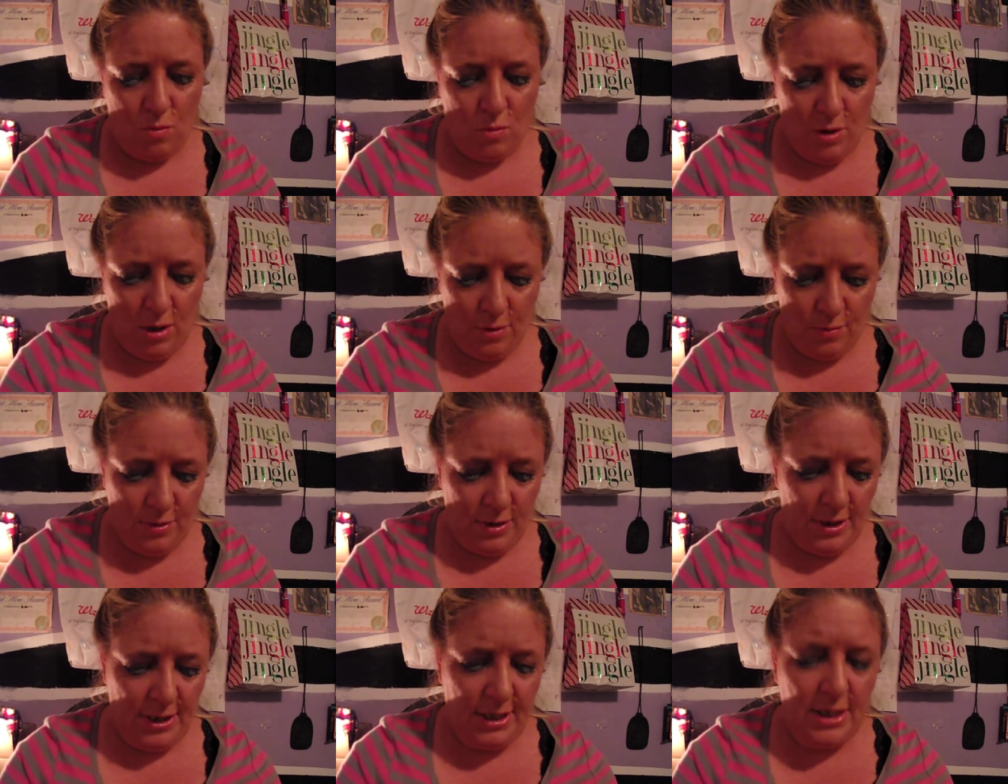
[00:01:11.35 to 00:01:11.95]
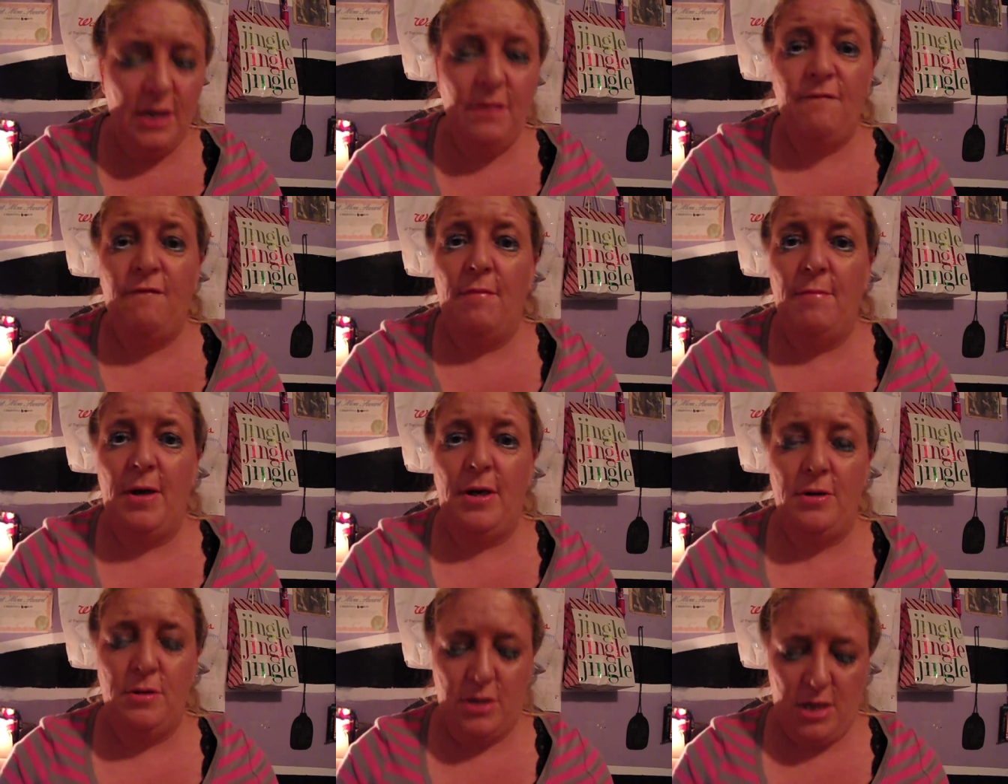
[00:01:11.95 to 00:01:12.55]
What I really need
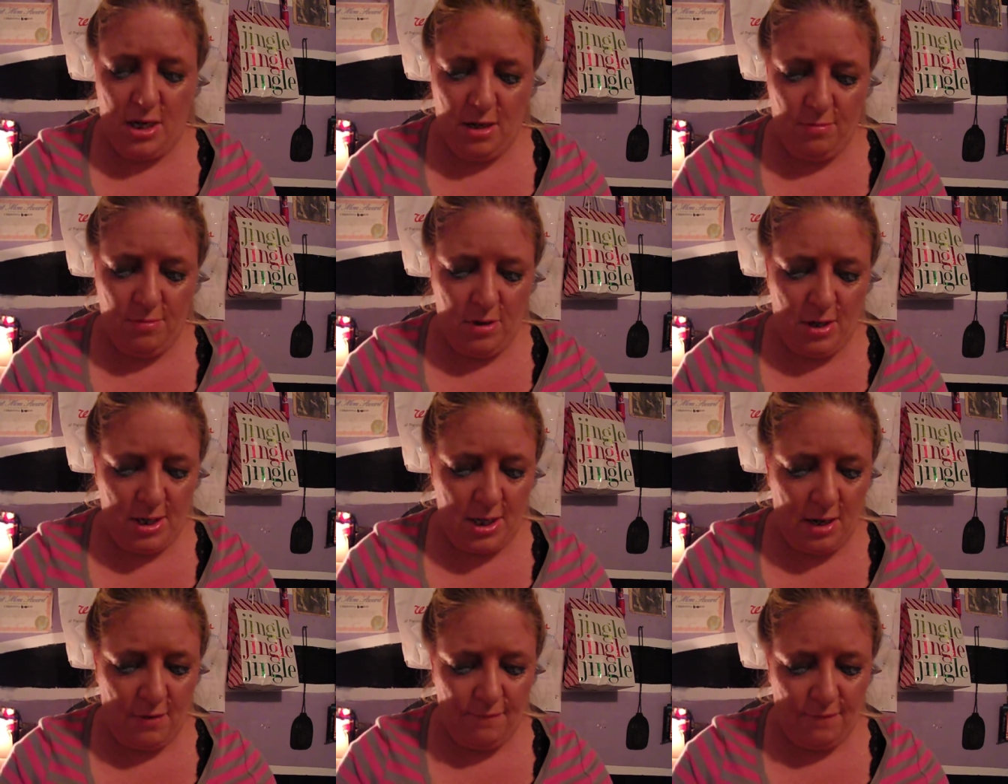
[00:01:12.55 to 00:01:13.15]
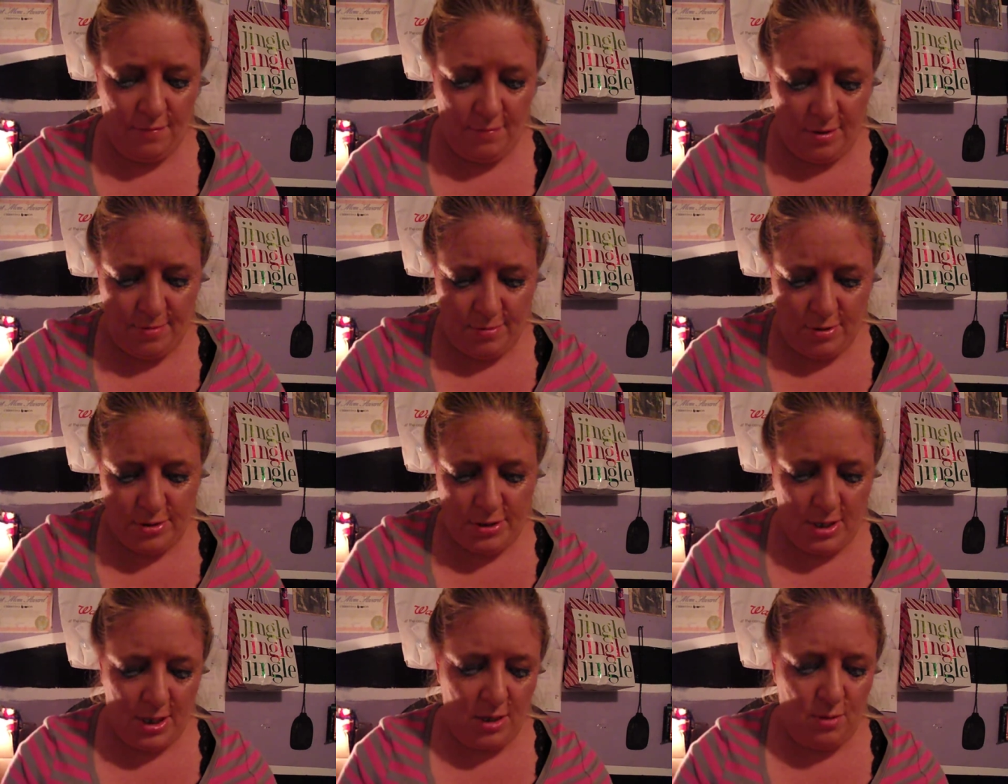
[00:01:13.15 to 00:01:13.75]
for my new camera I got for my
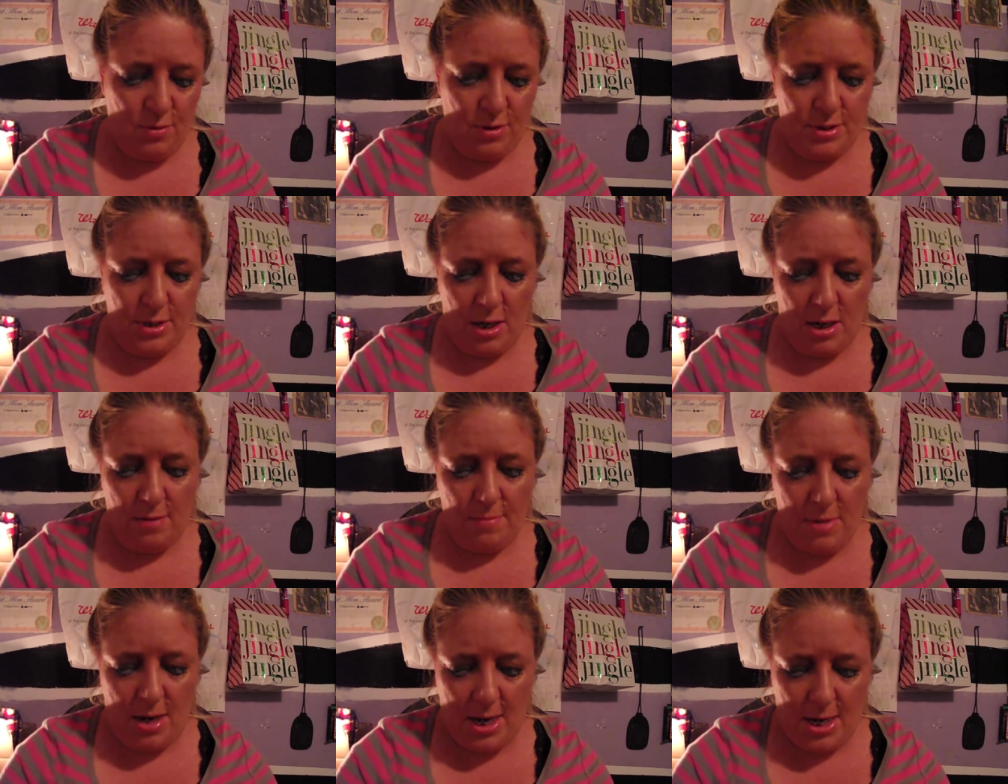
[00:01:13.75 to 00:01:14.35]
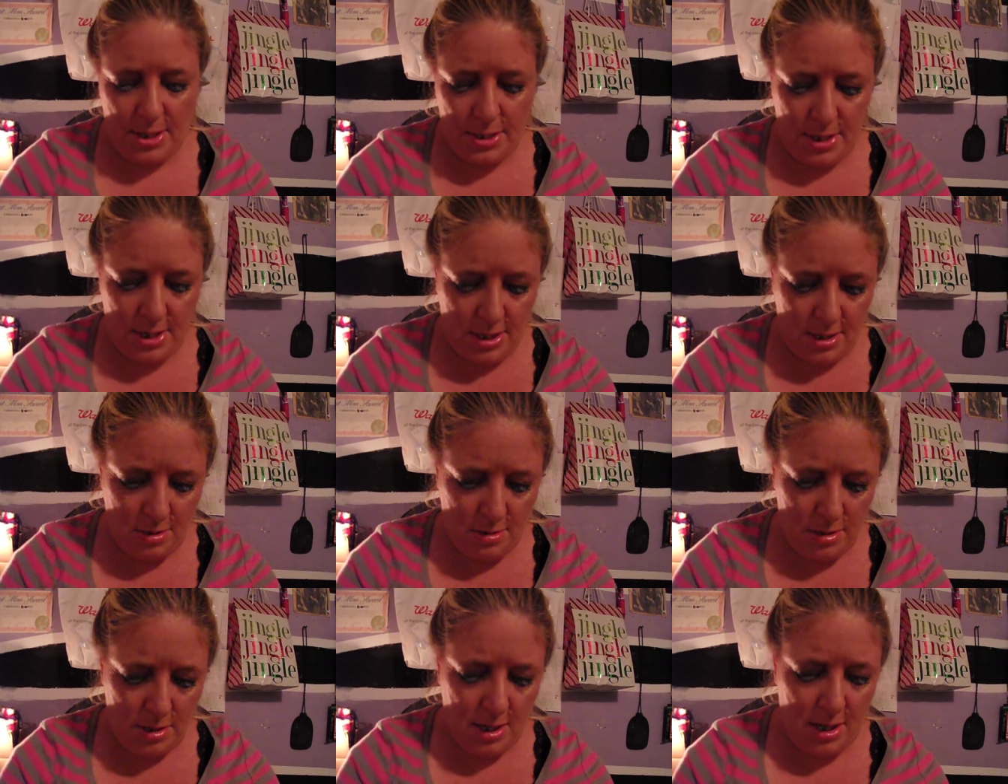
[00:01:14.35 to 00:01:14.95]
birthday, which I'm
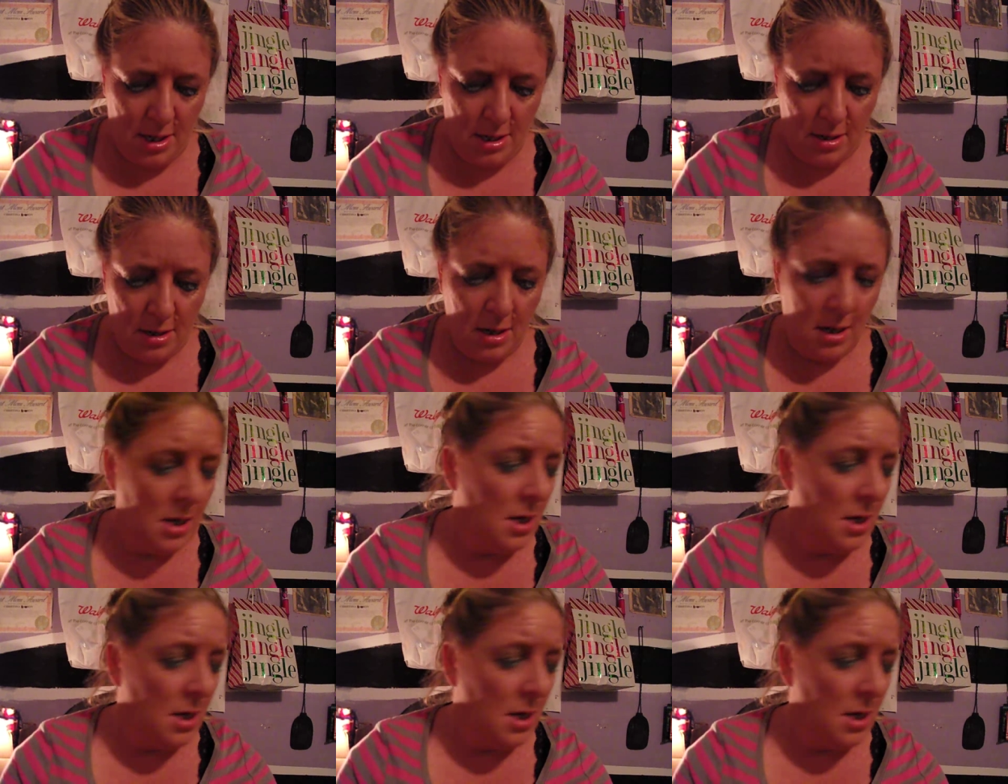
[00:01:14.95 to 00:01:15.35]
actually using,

○ ○ ○ ○ ○

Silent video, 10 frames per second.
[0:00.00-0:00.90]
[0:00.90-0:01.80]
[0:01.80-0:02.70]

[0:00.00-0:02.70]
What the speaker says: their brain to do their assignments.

○ ○ ○ ○ ○

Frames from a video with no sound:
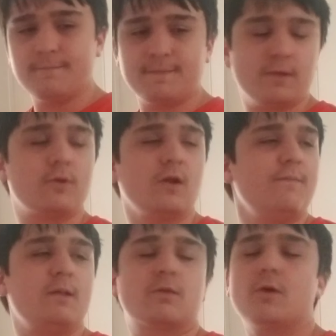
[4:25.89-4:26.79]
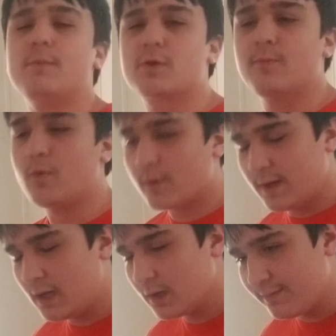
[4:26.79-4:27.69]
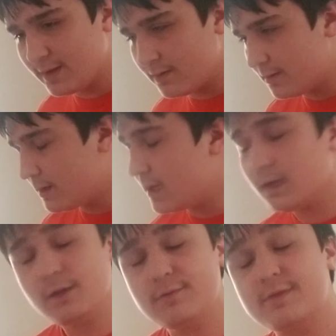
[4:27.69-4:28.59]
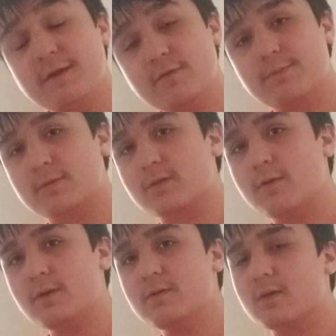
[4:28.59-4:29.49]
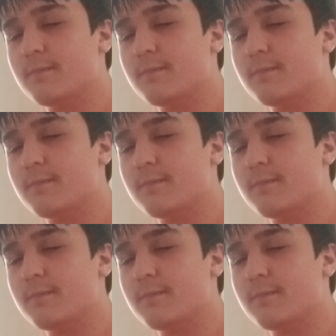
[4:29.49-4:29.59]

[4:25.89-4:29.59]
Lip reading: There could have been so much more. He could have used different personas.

○ ○ ○ ○ ○

**Problem details**. State how many lines of the data contain the word "video". Nothing besides the number belongs in the reply.

**Solution to this problem**. 2